** TASK INSTRUCTIONS **
Transcribe the whole listing below without changing a word, but leave out every image.

** RECORD SET **
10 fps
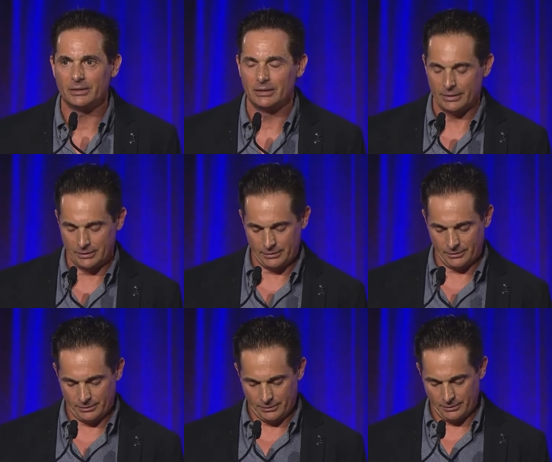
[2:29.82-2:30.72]

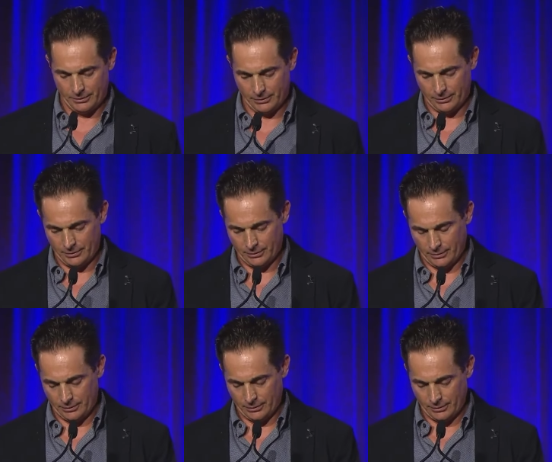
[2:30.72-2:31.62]

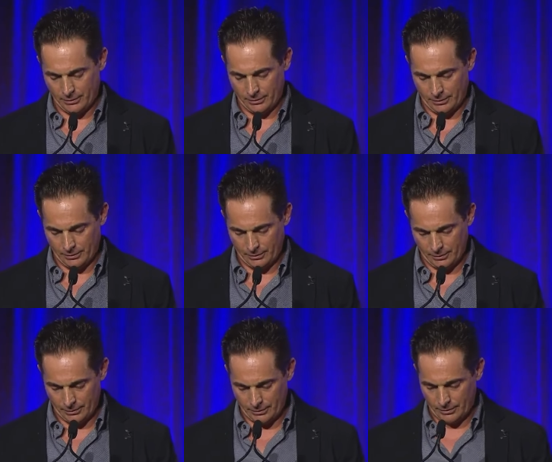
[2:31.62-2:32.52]

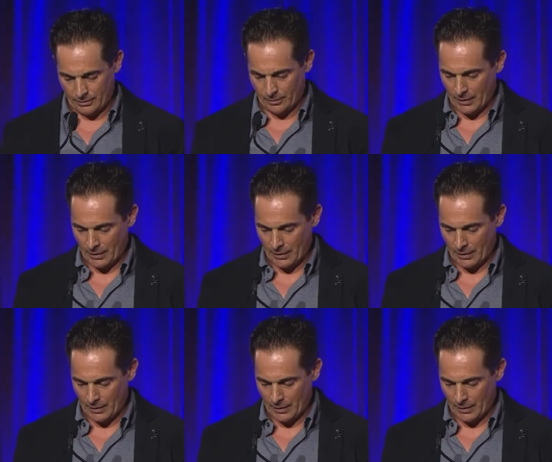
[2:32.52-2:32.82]
(no one is talking)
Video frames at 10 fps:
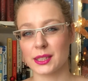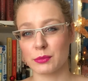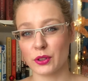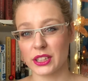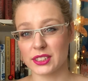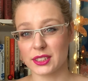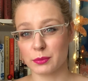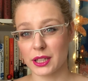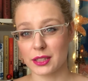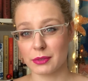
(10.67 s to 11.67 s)
noises
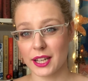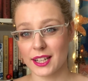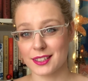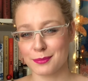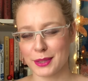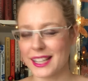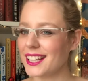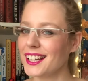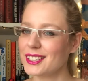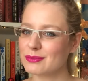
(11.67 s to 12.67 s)
because my cat is
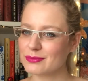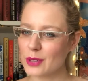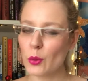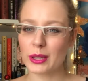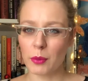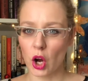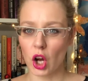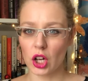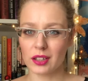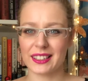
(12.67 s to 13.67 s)
playing with a
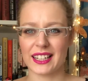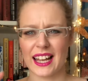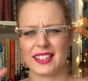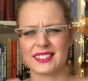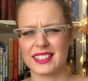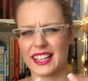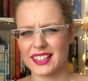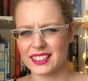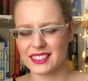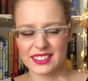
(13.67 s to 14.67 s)
ball that has like
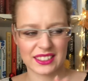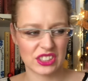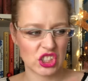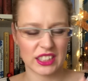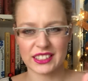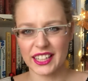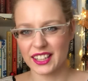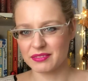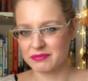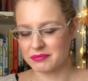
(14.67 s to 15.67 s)
this jingling
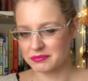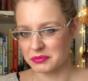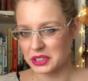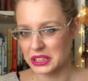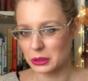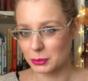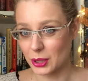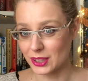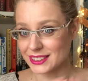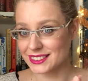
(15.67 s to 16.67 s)
little
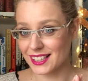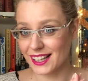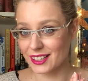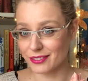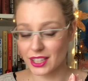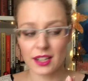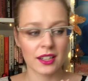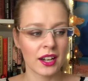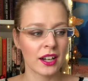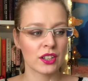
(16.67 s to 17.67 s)
ball inside of it.
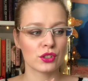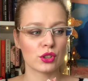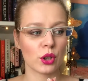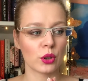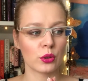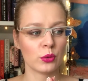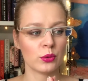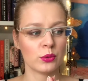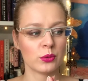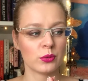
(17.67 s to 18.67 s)
So
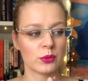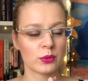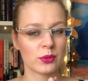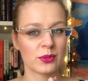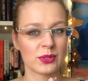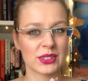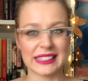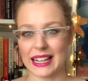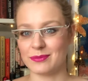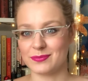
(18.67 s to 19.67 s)

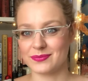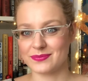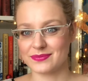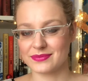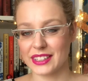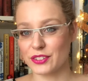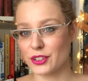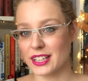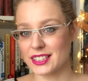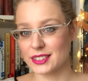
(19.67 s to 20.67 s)
yeah, if you
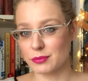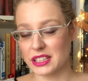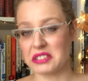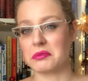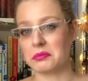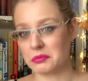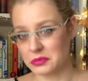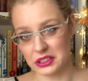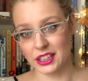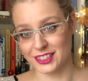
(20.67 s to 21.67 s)
hear something,
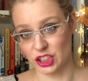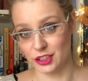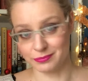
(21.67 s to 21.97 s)
that's her.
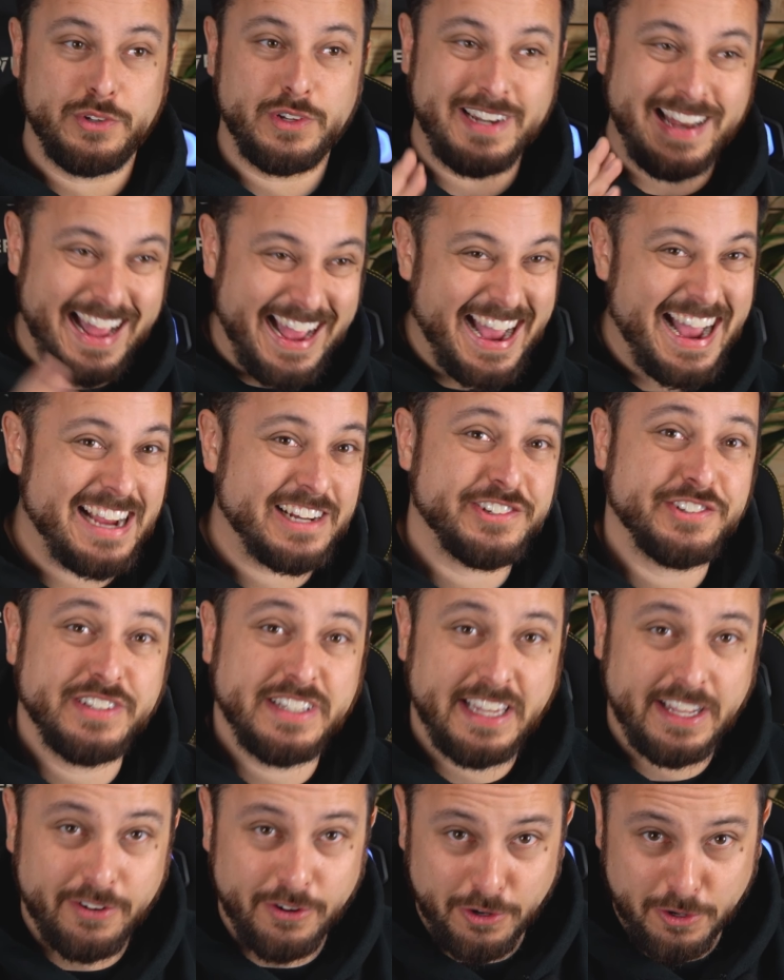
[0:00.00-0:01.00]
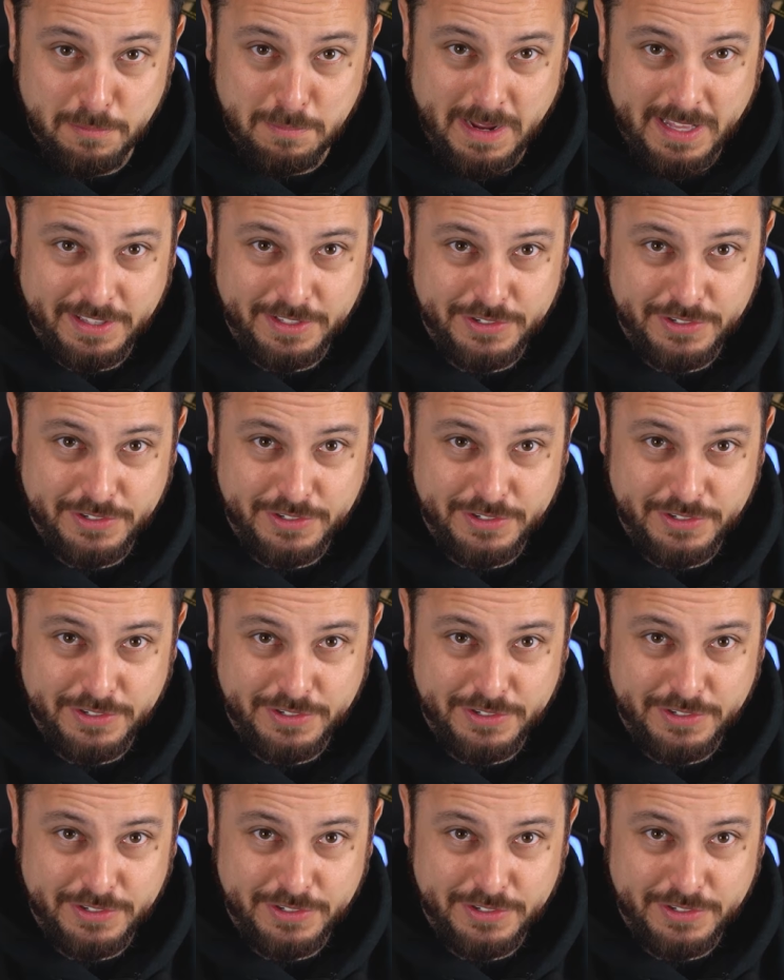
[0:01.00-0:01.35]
You could actually get hurt by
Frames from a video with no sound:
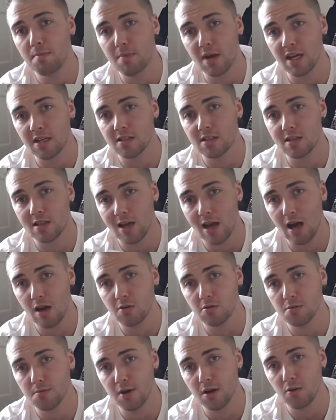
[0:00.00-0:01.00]
mixed
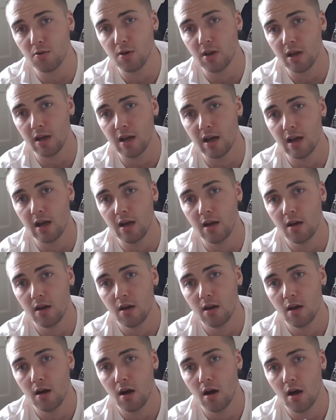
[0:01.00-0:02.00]
cow's milk in it,
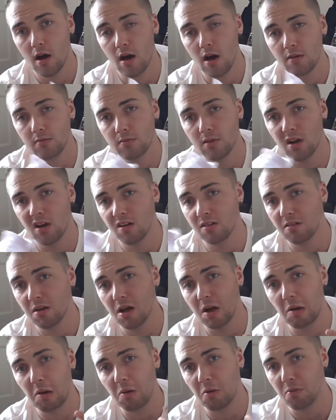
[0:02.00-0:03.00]
like,
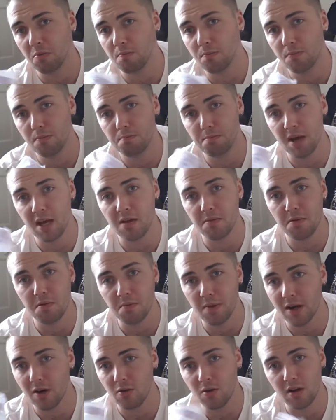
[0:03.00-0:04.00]
or baby
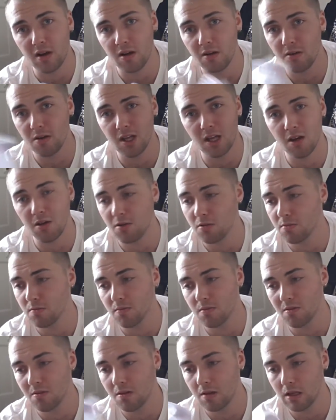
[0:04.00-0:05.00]
milk, you know,
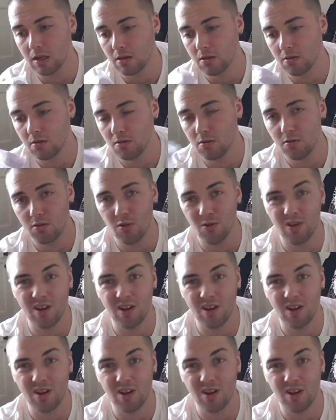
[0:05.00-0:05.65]
do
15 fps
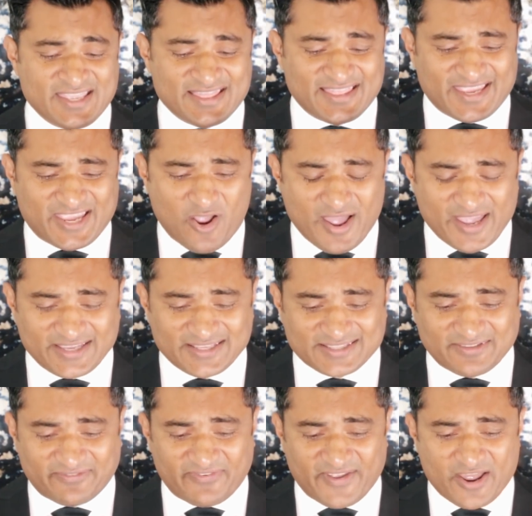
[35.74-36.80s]
The guy
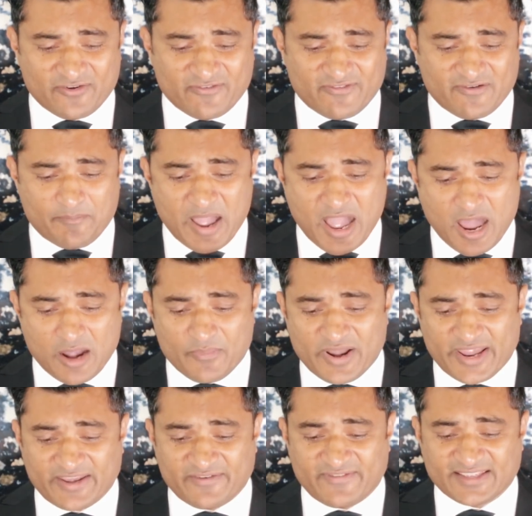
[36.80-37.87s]
is the founder of
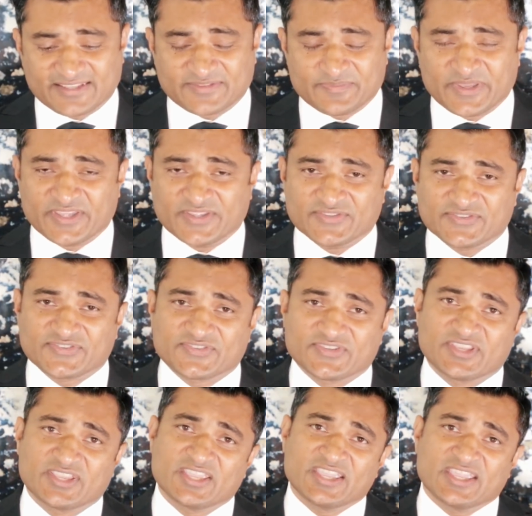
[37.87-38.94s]
Pabrai
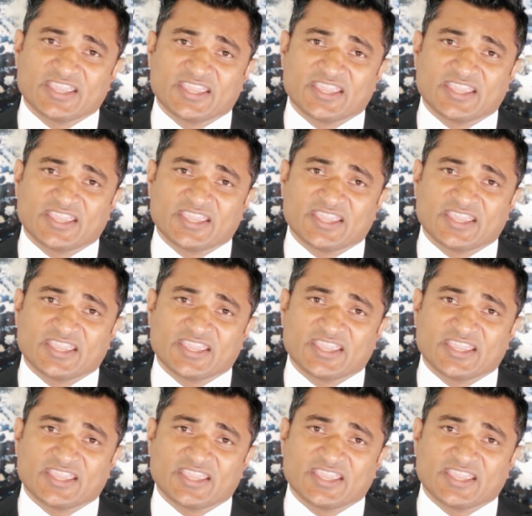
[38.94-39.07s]
Investments.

** REPLY **
10 fps
[2:29.82-2:30.72]

[2:30.72-2:31.62]

[2:31.62-2:32.52]

[2:32.52-2:32.82]
(no one is talking)
Video frames at 10 fps:
(10.67 s to 11.67 s)
noises
(11.67 s to 12.67 s)
because my cat is
(12.67 s to 13.67 s)
playing with a
(13.67 s to 14.67 s)
ball that has like
(14.67 s to 15.67 s)
this jingling
(15.67 s to 16.67 s)
little
(16.67 s to 17.67 s)
ball inside of it.
(17.67 s to 18.67 s)
So
(18.67 s to 19.67 s)

(19.67 s to 20.67 s)
yeah, if you
(20.67 s to 21.67 s)
hear something,
(21.67 s to 21.97 s)
that's her.
[0:00.00-0:01.00]
[0:01.00-0:01.35]
You could actually get hurt by
Frames from a video with no sound:
[0:00.00-0:01.00]
mixed
[0:01.00-0:02.00]
cow's milk in it,
[0:02.00-0:03.00]
like,
[0:03.00-0:04.00]
or baby
[0:04.00-0:05.00]
milk, you know,
[0:05.00-0:05.65]
do
15 fps
[35.74-36.80s]
The guy
[36.80-37.87s]
is the founder of
[37.87-38.94s]
Pabrai
[38.94-39.07s]
Investments.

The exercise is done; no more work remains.